Collected data entries:
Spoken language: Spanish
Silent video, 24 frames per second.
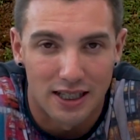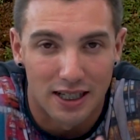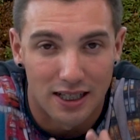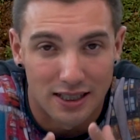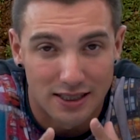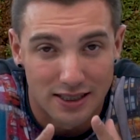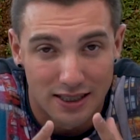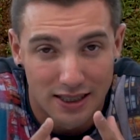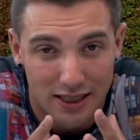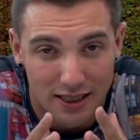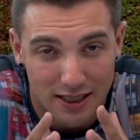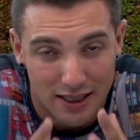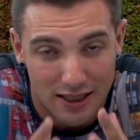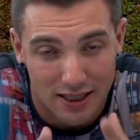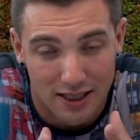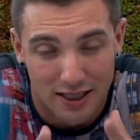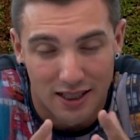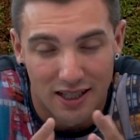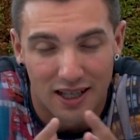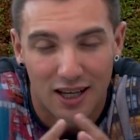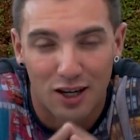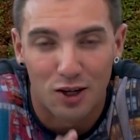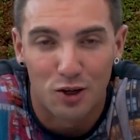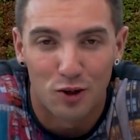Así que
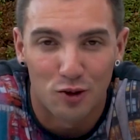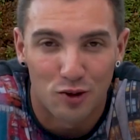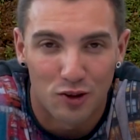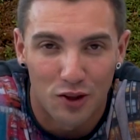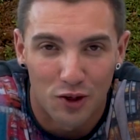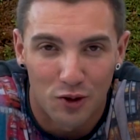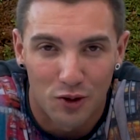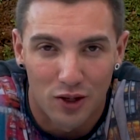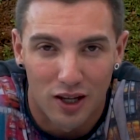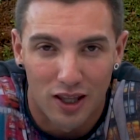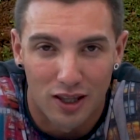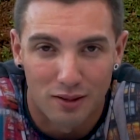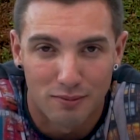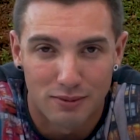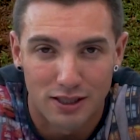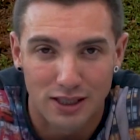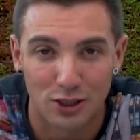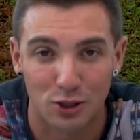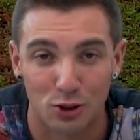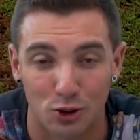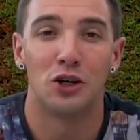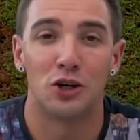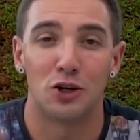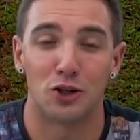no os digo nada
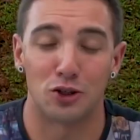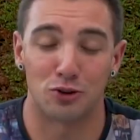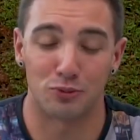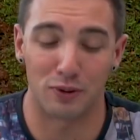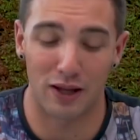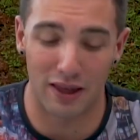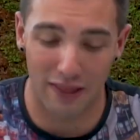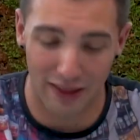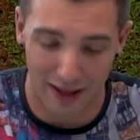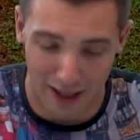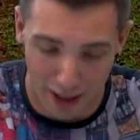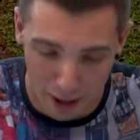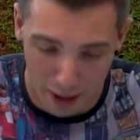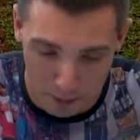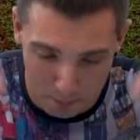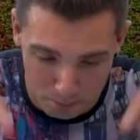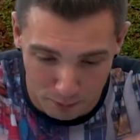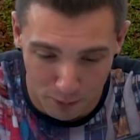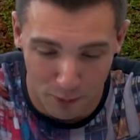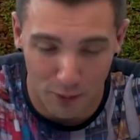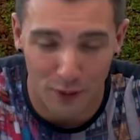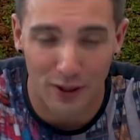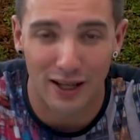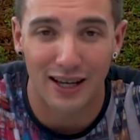más. Os voy a dejar
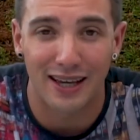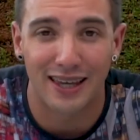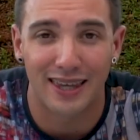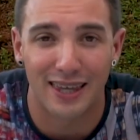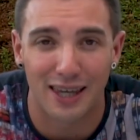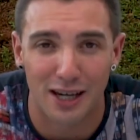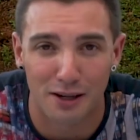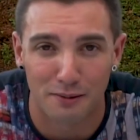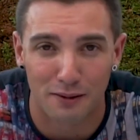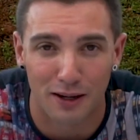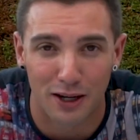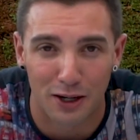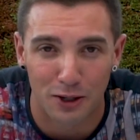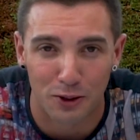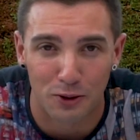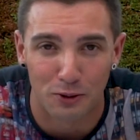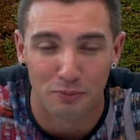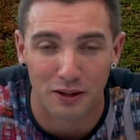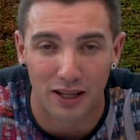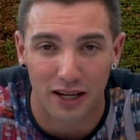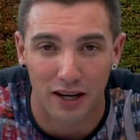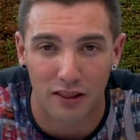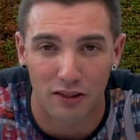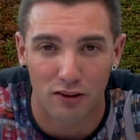por aquí abajo
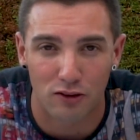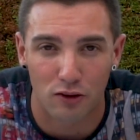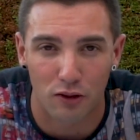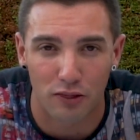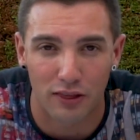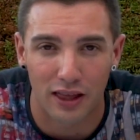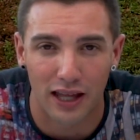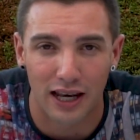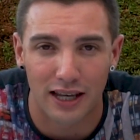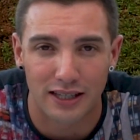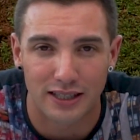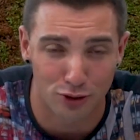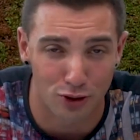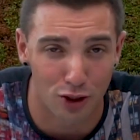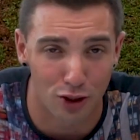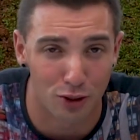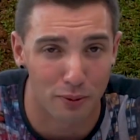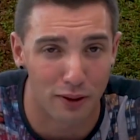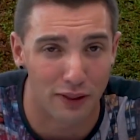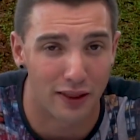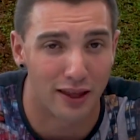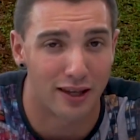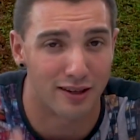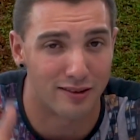mis redes sociales. No
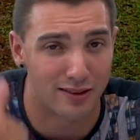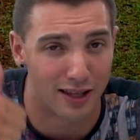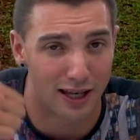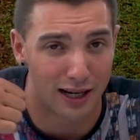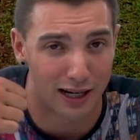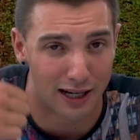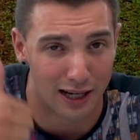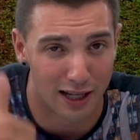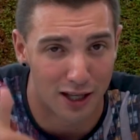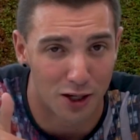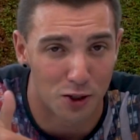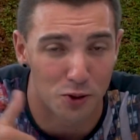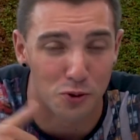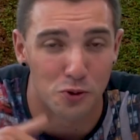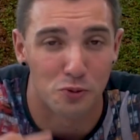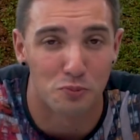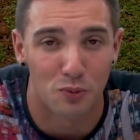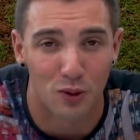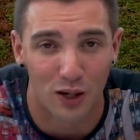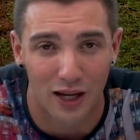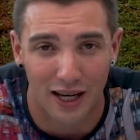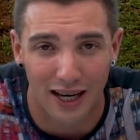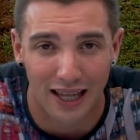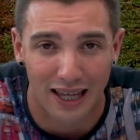olvidéis darle un
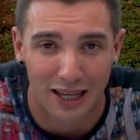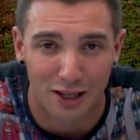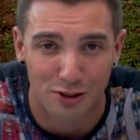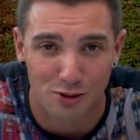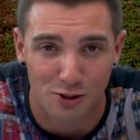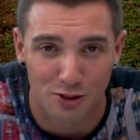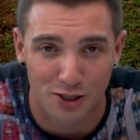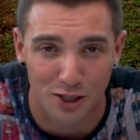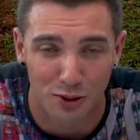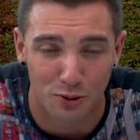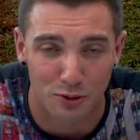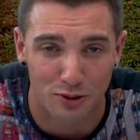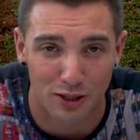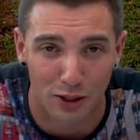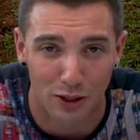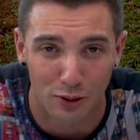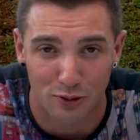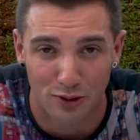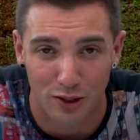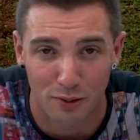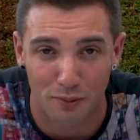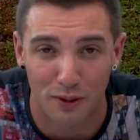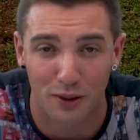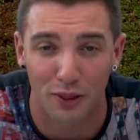buen like si os ha gustado
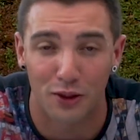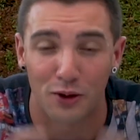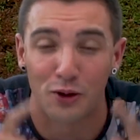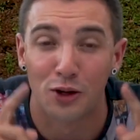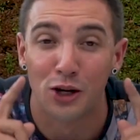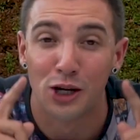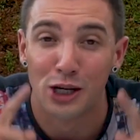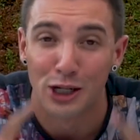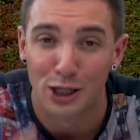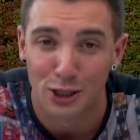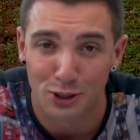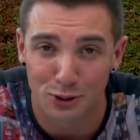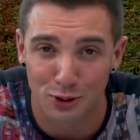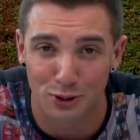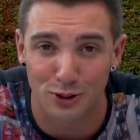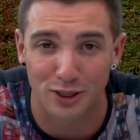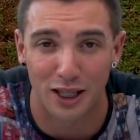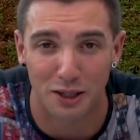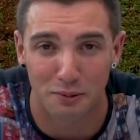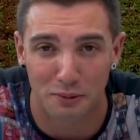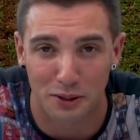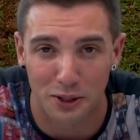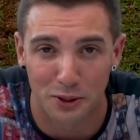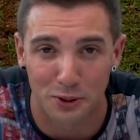este vídeo,
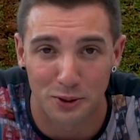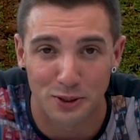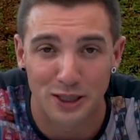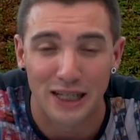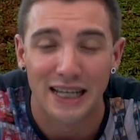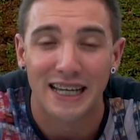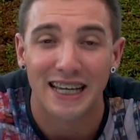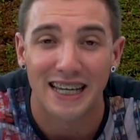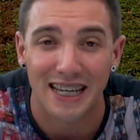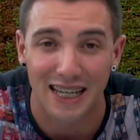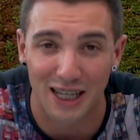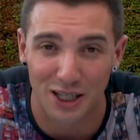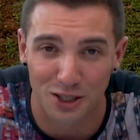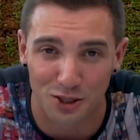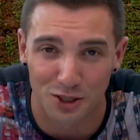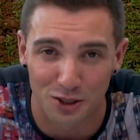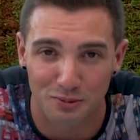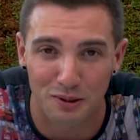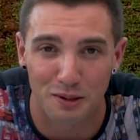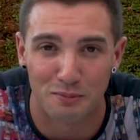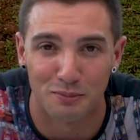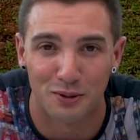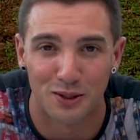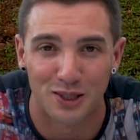suscribiros y nos
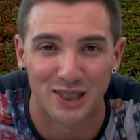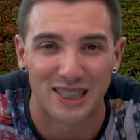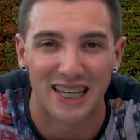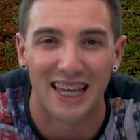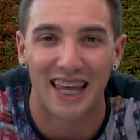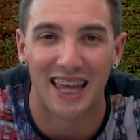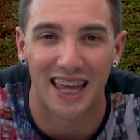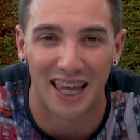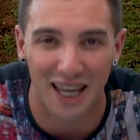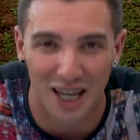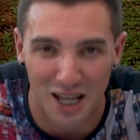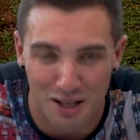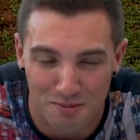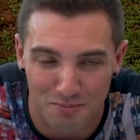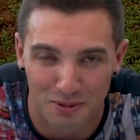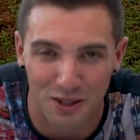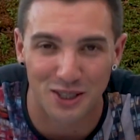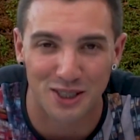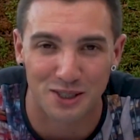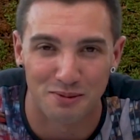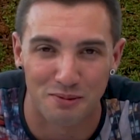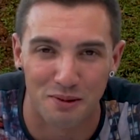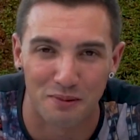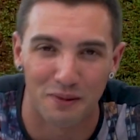vemos en el
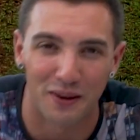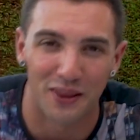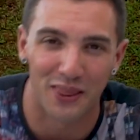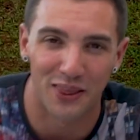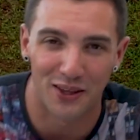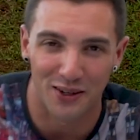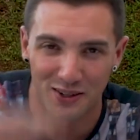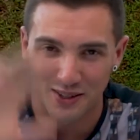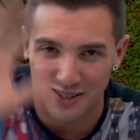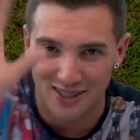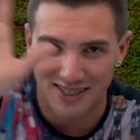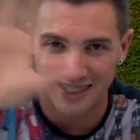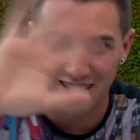próximo vídeo.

## [Problem to solve]
Word for word, set down each record shown above, omitting the pictures.

## [Your solution]
Spoken language: Spanish
Silent video, 24 frames per second.
Así que
no os digo nada
más. Os voy a dejar
por aquí abajo
mis redes sociales. No
olvidéis darle un
buen like si os ha gustado
este vídeo,
suscribiros y nos
vemos en el
próximo vídeo.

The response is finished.